Luxembourg, 12 novembre 2024 – Le Parti populaire européen (PPE) du Parlement européen a proposé une série d’amendements au règlement européen contre la déforestation (RDUE) [1]. Selon Greenpeace, ces propositions, si elles sont adoptées par les eurodéputé·es lors d’un vote en séance plénière le jeudi 14 novembre prochain, affaibliront considérablement la loi. Ces changements remettent en cause les préparations qui ont été faites jusqu’à présent pour l’application de la loi, et risquent de provoquer un chaos et une incertitude au sein du cadre réglementaire.
Le RDUE a été adopté en 2022, avec le député européen luxembourgeois et commissaire désigné à l’agriculture et à l’alimentation Christophe Hansen comme rapporteur pour le Parlement européen, et ses dispositions devraient s’appliquer à partir du 30 décembre 2024. Certaines entreprises ont déjà investi dans la mise en conformité avec la loi, tandis que d’autres groupes d’intérêts nationaux et industriels ont activement fait pression pour l’affaiblir et en retarder l’application.
Le 2 octobre 2024, la Commission européenne a proposé de reporter l’application du règlement de l’UE sur la déforestation de 12 mois, en soulignant que ce délai « ne remet nullement en cause la substance ou les objectifs de la loi ». C’est pourtant exactement ce que font les amendements proposés par le PPE [2].
Aucun autre parti du Parlement européen n’a proposé d’amendement à la proposition de la Commission, que la membre du PPE et présidente de la Commission, Ursula von der Leyen, a elle-même présentée.
« Les forêts du monde entier ont besoin de toute urgence de la protection qu’offre le RDEU. Les responsables politiques de l’Union européenne ne doivent pas revenir sur leurs engagements. Retarder son application et céder aux intérêts particuliers nuirait considérablement à la crédibilité de l’UE en tant que leader mondial dans la lutte contre le réchauffement climatique, le déclin de la biodiversité et les violations des droits humains », s’inquiète Martina Holbach, chargée de campagne de Greenpeace Luxembourg. « Nous appelons les parlementaires du Luxembourg à rejeter tous ces amendements, dont l’objectif est clairement d’affaiblir et de gâcher la loi sur la déforestation. Les député·es doivent également rejeter la proposition initiale de la Commission de différer l’application de la loi. Nous ne pouvons pas nous permettre de retarder la protection des forêts face à l’urgence climatique à laquelle nous sommes confrontés ».
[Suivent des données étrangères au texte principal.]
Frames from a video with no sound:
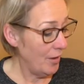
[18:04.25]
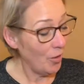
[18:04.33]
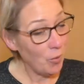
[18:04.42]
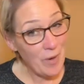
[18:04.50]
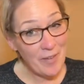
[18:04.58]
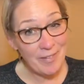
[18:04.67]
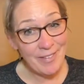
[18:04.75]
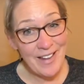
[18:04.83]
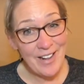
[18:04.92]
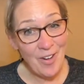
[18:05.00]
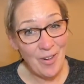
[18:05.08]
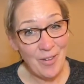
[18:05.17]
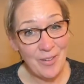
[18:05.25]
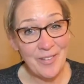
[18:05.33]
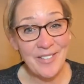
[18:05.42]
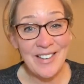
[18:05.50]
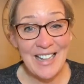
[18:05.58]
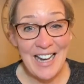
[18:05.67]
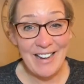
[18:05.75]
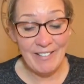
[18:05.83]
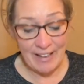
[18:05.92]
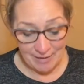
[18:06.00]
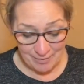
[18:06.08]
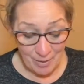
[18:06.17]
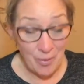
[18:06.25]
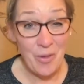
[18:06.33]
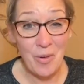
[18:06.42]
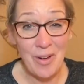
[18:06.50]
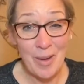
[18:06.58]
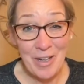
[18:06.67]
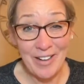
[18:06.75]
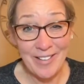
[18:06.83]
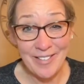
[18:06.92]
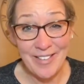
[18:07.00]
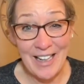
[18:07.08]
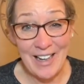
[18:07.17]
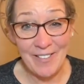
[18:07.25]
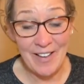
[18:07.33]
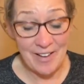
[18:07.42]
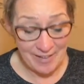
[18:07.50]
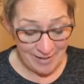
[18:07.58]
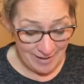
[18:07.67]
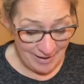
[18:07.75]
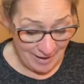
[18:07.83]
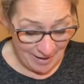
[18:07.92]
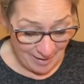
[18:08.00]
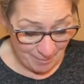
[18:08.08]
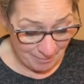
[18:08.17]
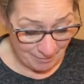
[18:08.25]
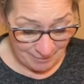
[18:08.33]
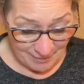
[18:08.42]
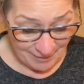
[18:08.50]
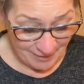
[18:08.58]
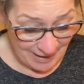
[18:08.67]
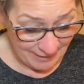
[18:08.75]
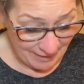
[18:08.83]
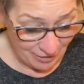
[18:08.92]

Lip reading: or what they call scaling, although I'm not going to scale it. Scaling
Si le Parlement européen adopte les amendements à la proposition de la Commission lors du prochain vote en plénière, il devra entamer des négociations avec les gouvernements nationaux de l’UE. Ces derniers ont déjà consenti, au niveau du Conseil de l’UE, à retarder de 12 mois l’application du règlement européen sur la déforestation, mais n’ont pas cherché à modifier le contenu de la loi.
Notes:
[1] Le règlement de l’UE sur la déforestation (RDUE) est une loi pionnière qui garantit aux consommateurs et consommatrices européen·nes que les produits dérivés de certains produits de base telles que le soja, le bœuf, le bois et l’huile de palme qui sont vendus dans nos supermarchés, n’ont pas entraîné de déforestation ou de dégradation des forêts au cours de leur production.
[2] [Selon Greenpeace, les amendements du PPE sont en contradiction avec l’intention de la Commission de ne pas modifier la substance de la loi, puisqu’ils retardent son application de deux ans, par rapport à la durée d’un an proposée par la Commission. En outre, les amendements compromettent les objectifs et l’efficacité du RDUE en introduisant des failles à travers la création d’une nouvelle catégorie d’évaluation comparative des pays (la catégorie dite « sans risque »), alors que le RDUE dispose déjà d’une catégorie « à faible risque » qui couvre les pays présentant un risque « exceptionnel » de déforestation. Ils créent des discriminations injustifiées entre les pays, ouvrant la porte à des contestations devant l’OMC, tout en appelant à un dialogue renforcé avec les membres de l’OMC pour faciliter la mise en œuvre et l’application de la loi et, enfin, en supprimant l’obligation de garantir des chaînes d’approvisionnement sans déforestation pour les grands distributeurs, dont l’inclusion dans le RDUE est essentielle pour faciliter la mise en conformité et l’application de la loi.